- [Problem]: Your answer must be the full listing, word for word, with no images in it.
****************************************
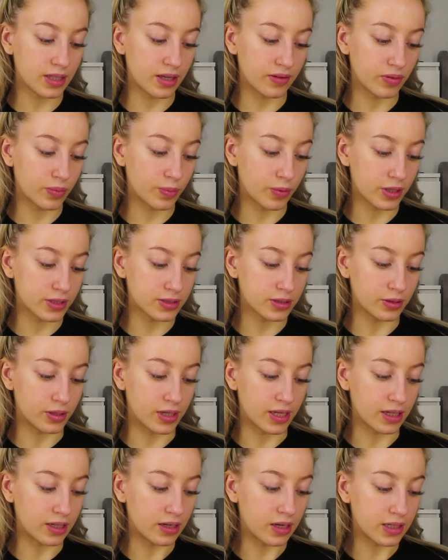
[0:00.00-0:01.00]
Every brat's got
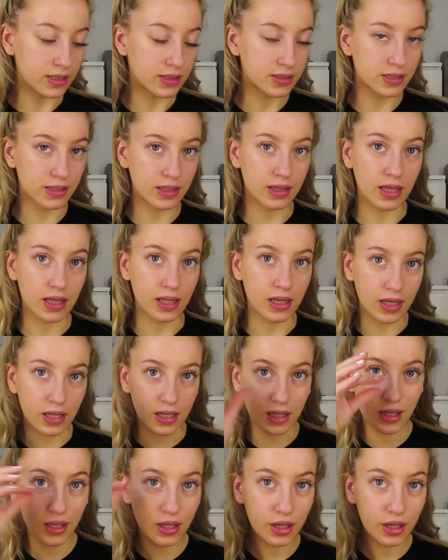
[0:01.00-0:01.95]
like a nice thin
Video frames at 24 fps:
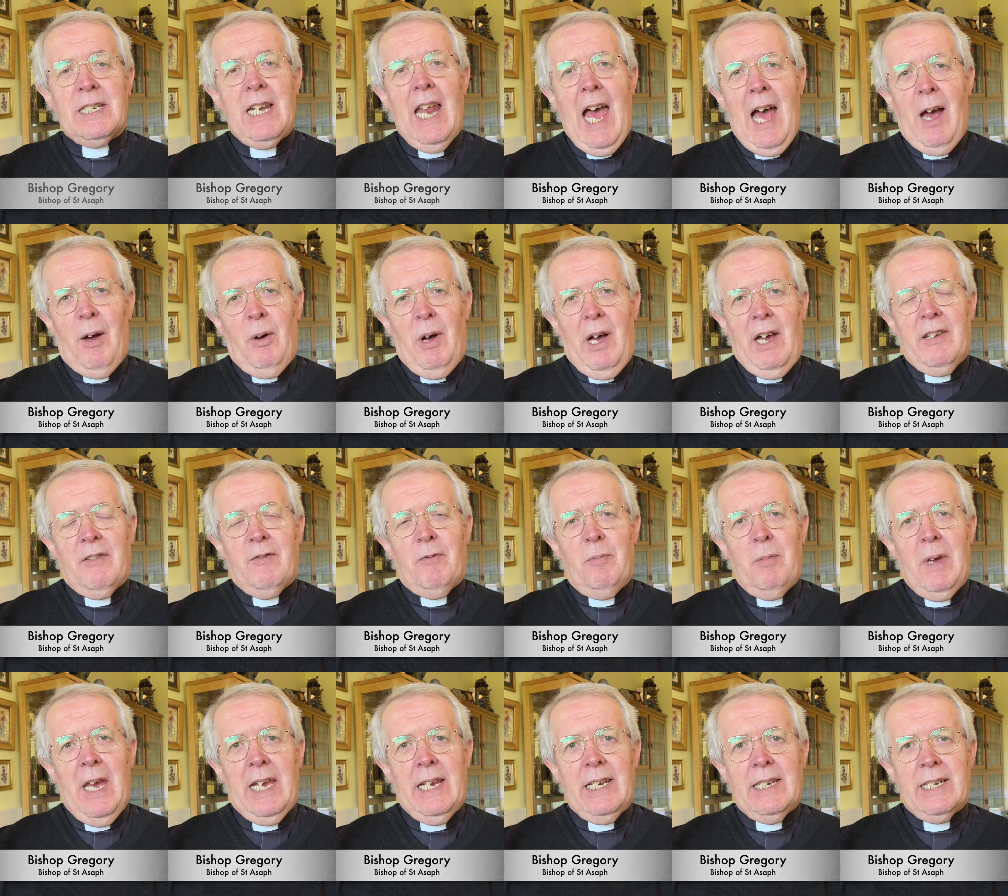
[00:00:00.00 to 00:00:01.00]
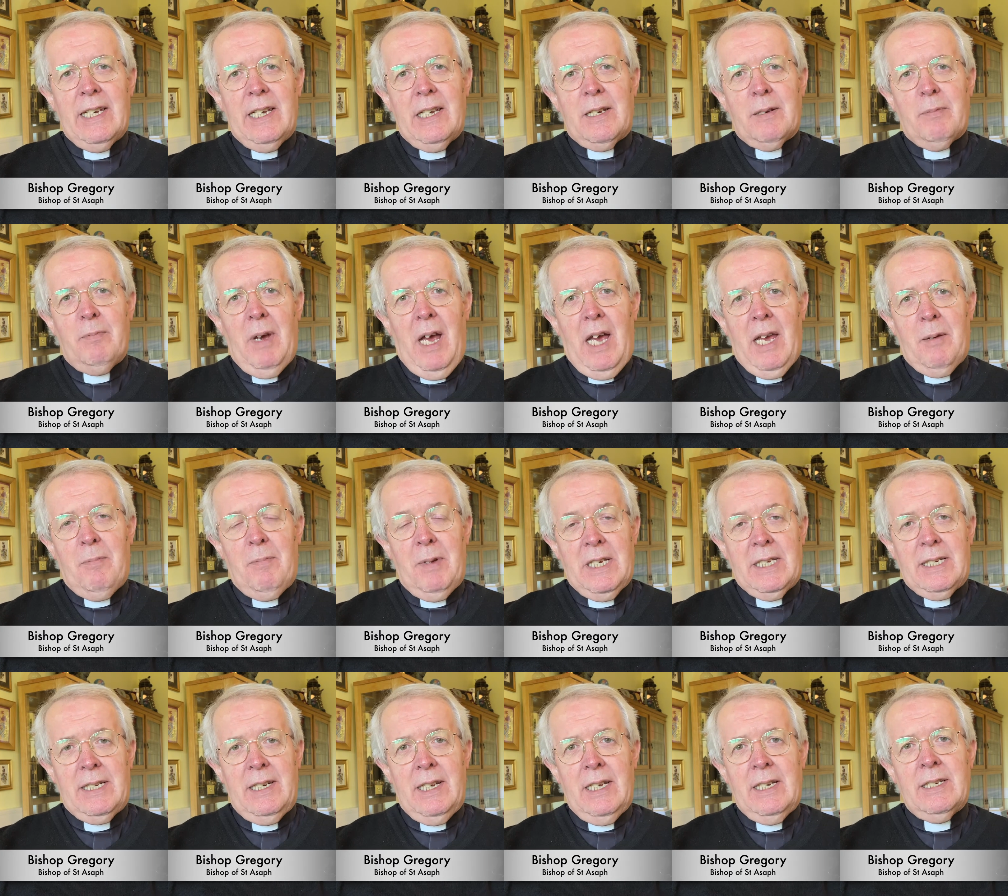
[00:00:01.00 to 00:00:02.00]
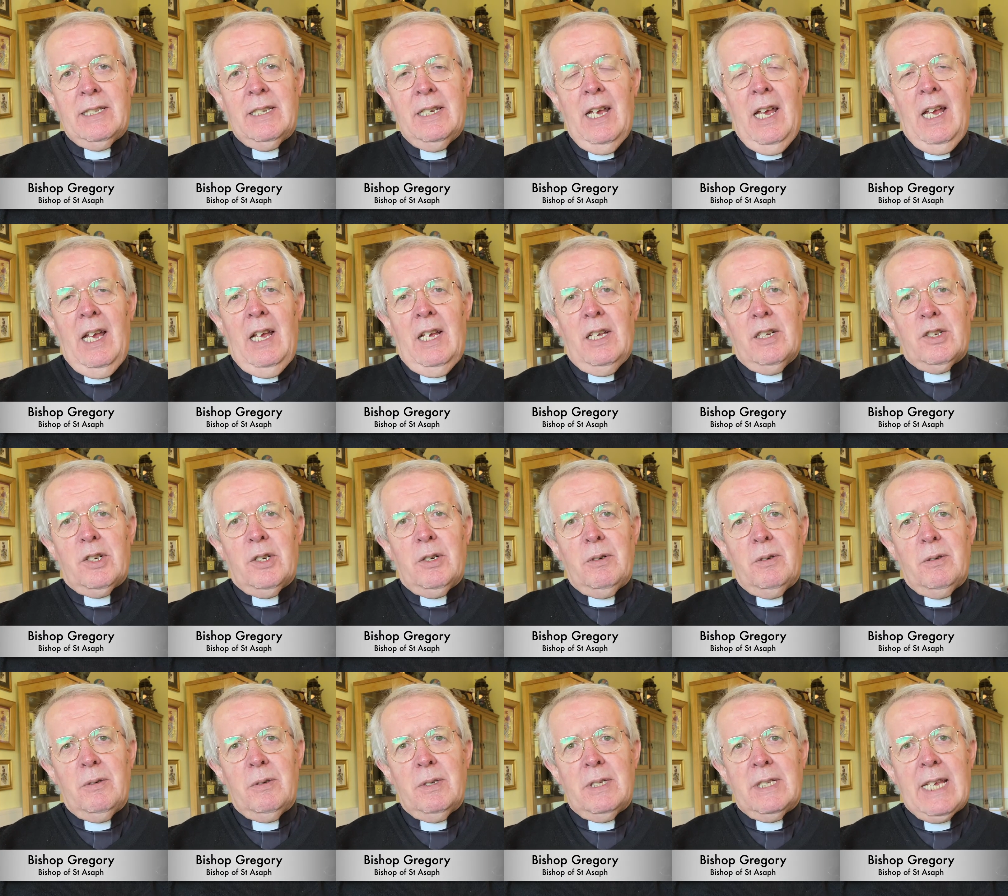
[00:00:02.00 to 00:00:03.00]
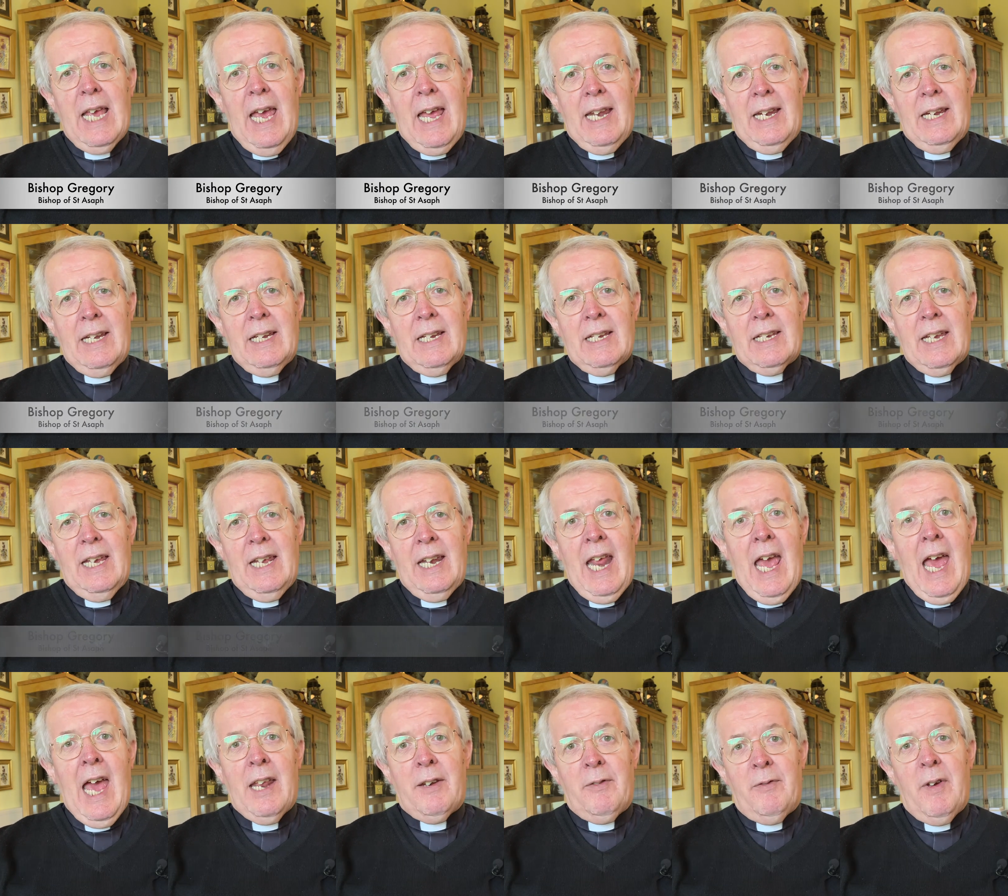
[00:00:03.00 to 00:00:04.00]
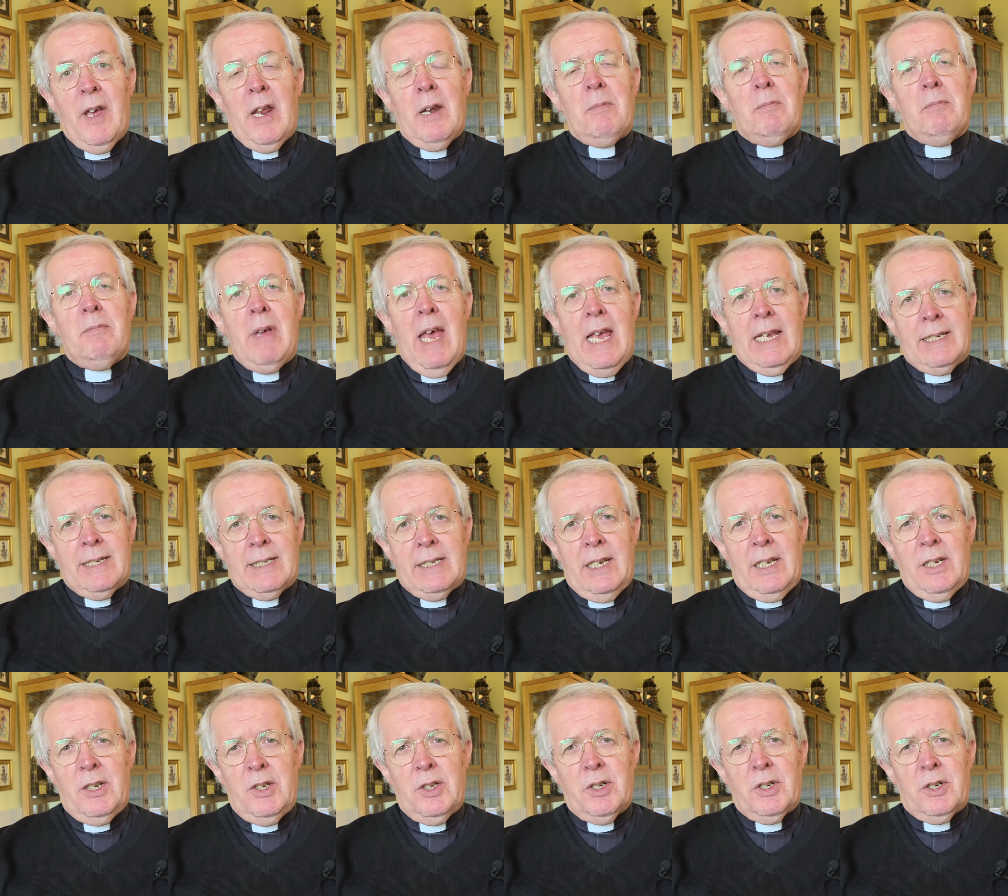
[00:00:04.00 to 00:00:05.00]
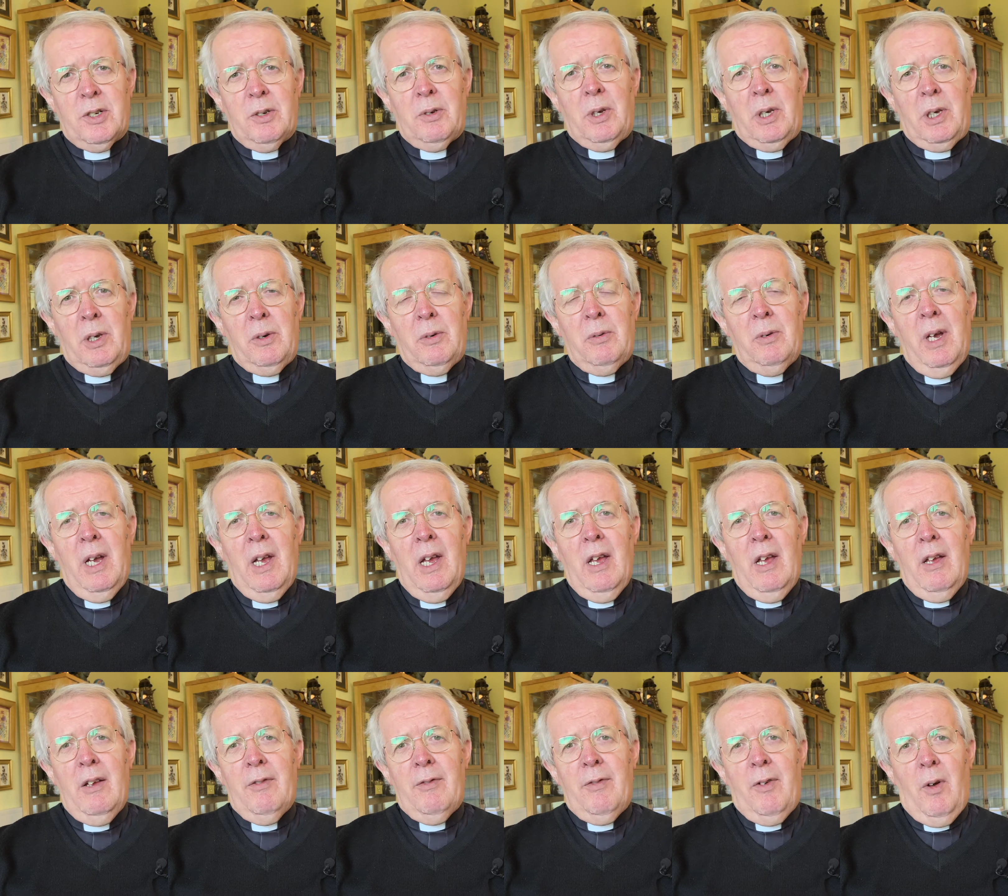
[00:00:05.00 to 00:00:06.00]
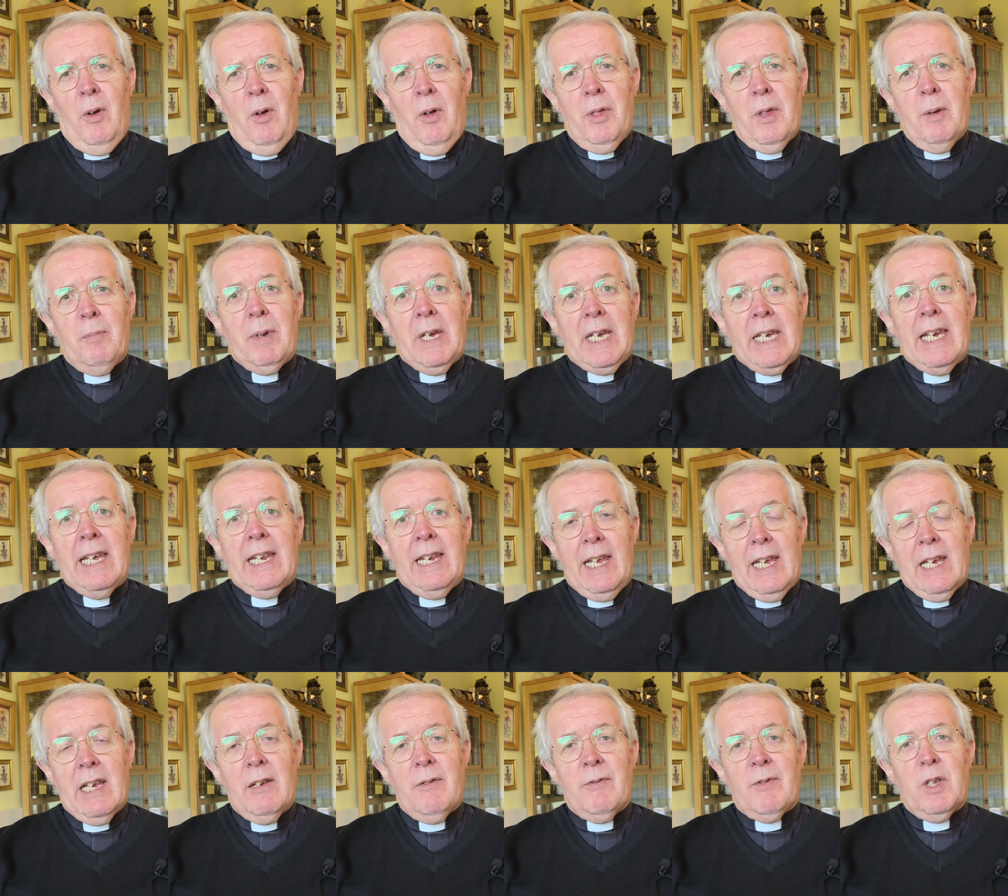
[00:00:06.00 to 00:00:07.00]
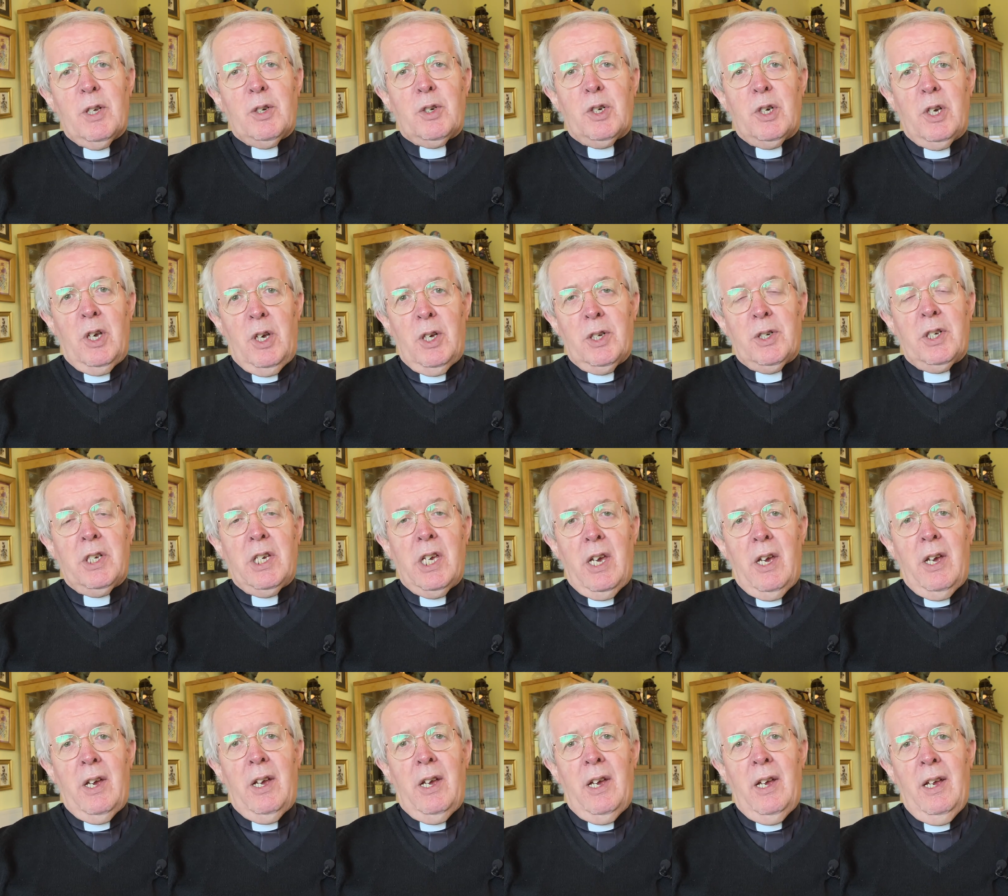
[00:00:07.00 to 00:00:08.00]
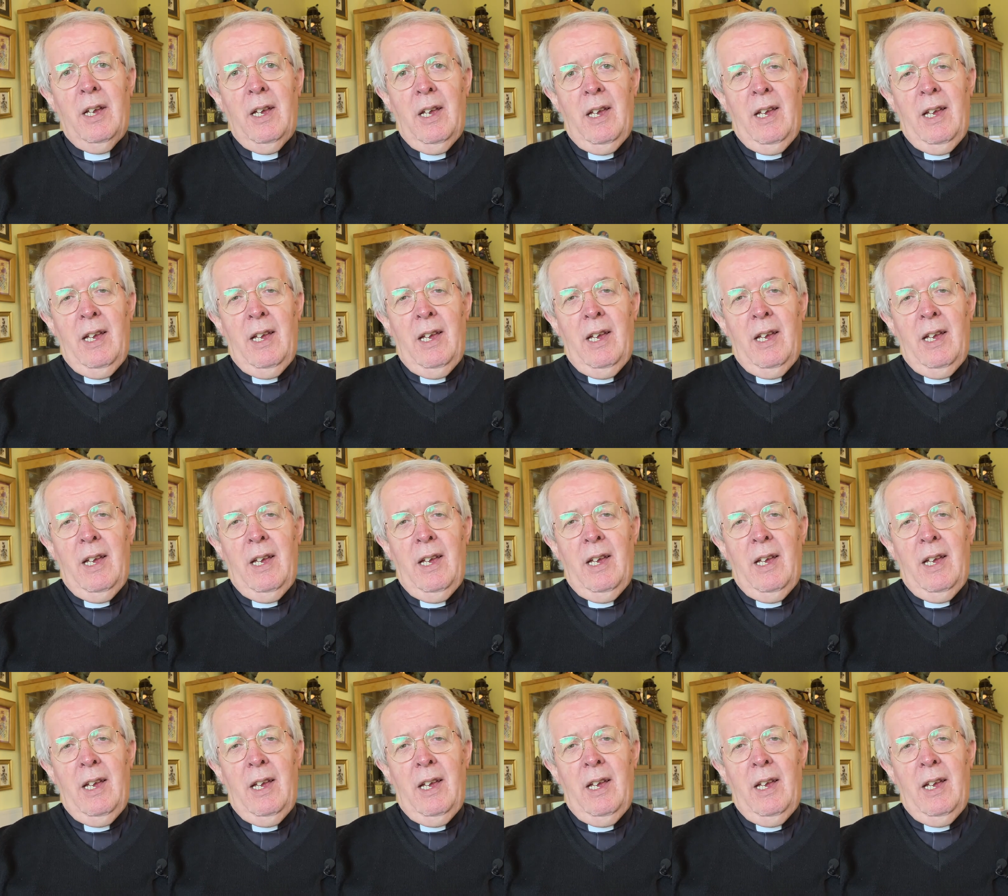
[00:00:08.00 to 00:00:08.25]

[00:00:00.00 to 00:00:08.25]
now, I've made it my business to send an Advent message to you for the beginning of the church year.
****************************************
- [Reply to the task]:
[0:00.00-0:01.00]
Every brat's got
[0:01.00-0:01.95]
like a nice thin
Video frames at 24 fps:
[00:00:00.00 to 00:00:01.00]
[00:00:01.00 to 00:00:02.00]
[00:00:02.00 to 00:00:03.00]
[00:00:03.00 to 00:00:04.00]
[00:00:04.00 to 00:00:05.00]
[00:00:05.00 to 00:00:06.00]
[00:00:06.00 to 00:00:07.00]
[00:00:07.00 to 00:00:08.00]
[00:00:08.00 to 00:00:08.25]

[00:00:00.00 to 00:00:08.25]
now, I've made it my business to send an Advent message to you for the beginning of the church year.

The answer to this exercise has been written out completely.